Stored data entries:
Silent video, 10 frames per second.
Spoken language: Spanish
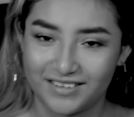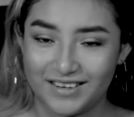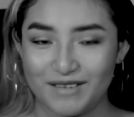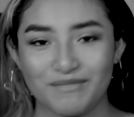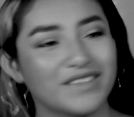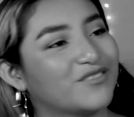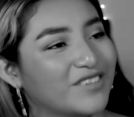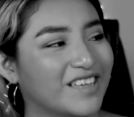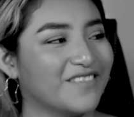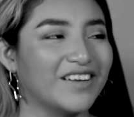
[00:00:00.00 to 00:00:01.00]
la más
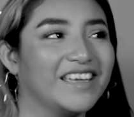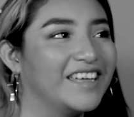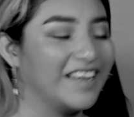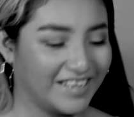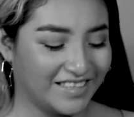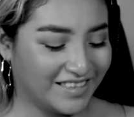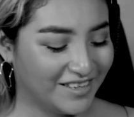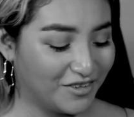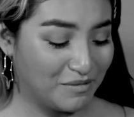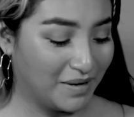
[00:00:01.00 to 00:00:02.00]
dueña de maquillaje,
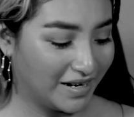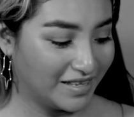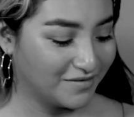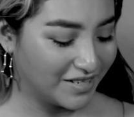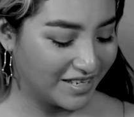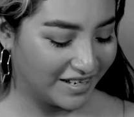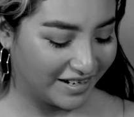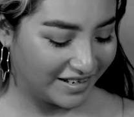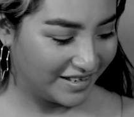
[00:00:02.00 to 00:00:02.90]
digo, de marcas de maquillaje.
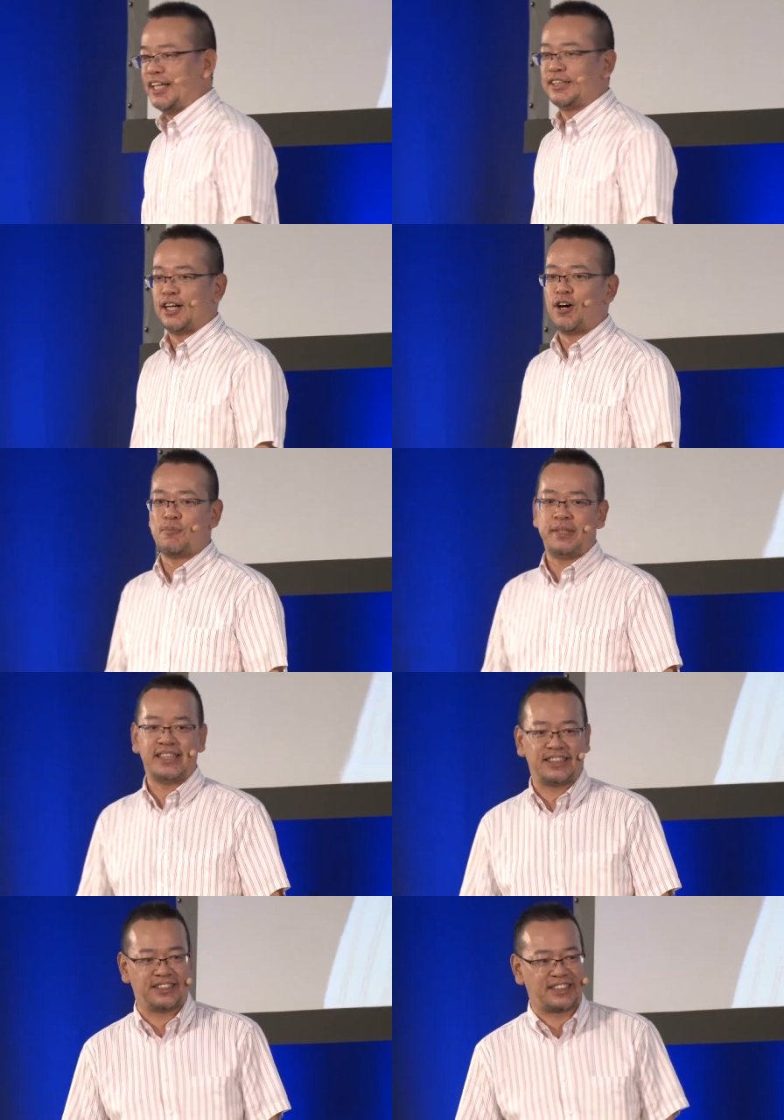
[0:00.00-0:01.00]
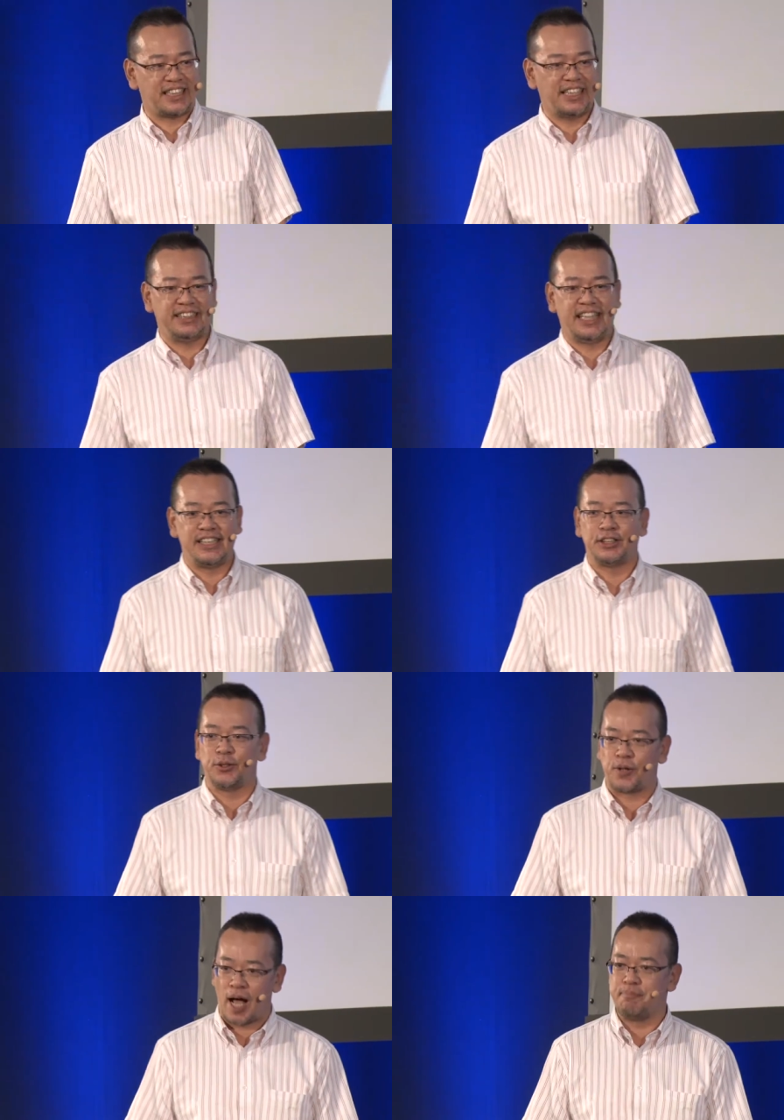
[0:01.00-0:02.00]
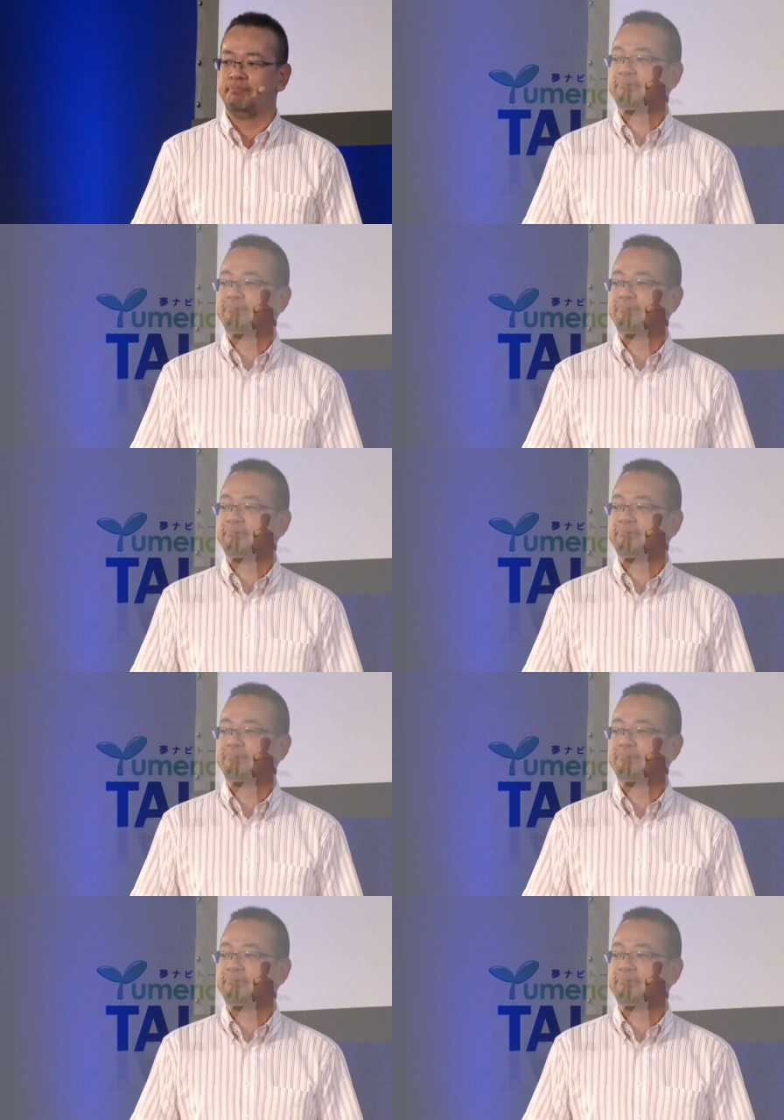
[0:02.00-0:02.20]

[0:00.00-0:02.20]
見者を目指すしかないんじゃないでしょうか。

Your objective: A faithful copy of the records above, without images, is what to give back.

Response to the exercise:
Silent video, 10 frames per second.
Spoken language: Spanish
[00:00:00.00 to 00:00:01.00]
la más
[00:00:01.00 to 00:00:02.00]
dueña de maquillaje,
[00:00:02.00 to 00:00:02.90]
digo, de marcas de maquillaje.
[0:00.00-0:01.00]
[0:01.00-0:02.00]
[0:02.00-0:02.20]

[0:00.00-0:02.20]
見者を目指すしかないんじゃないでしょうか。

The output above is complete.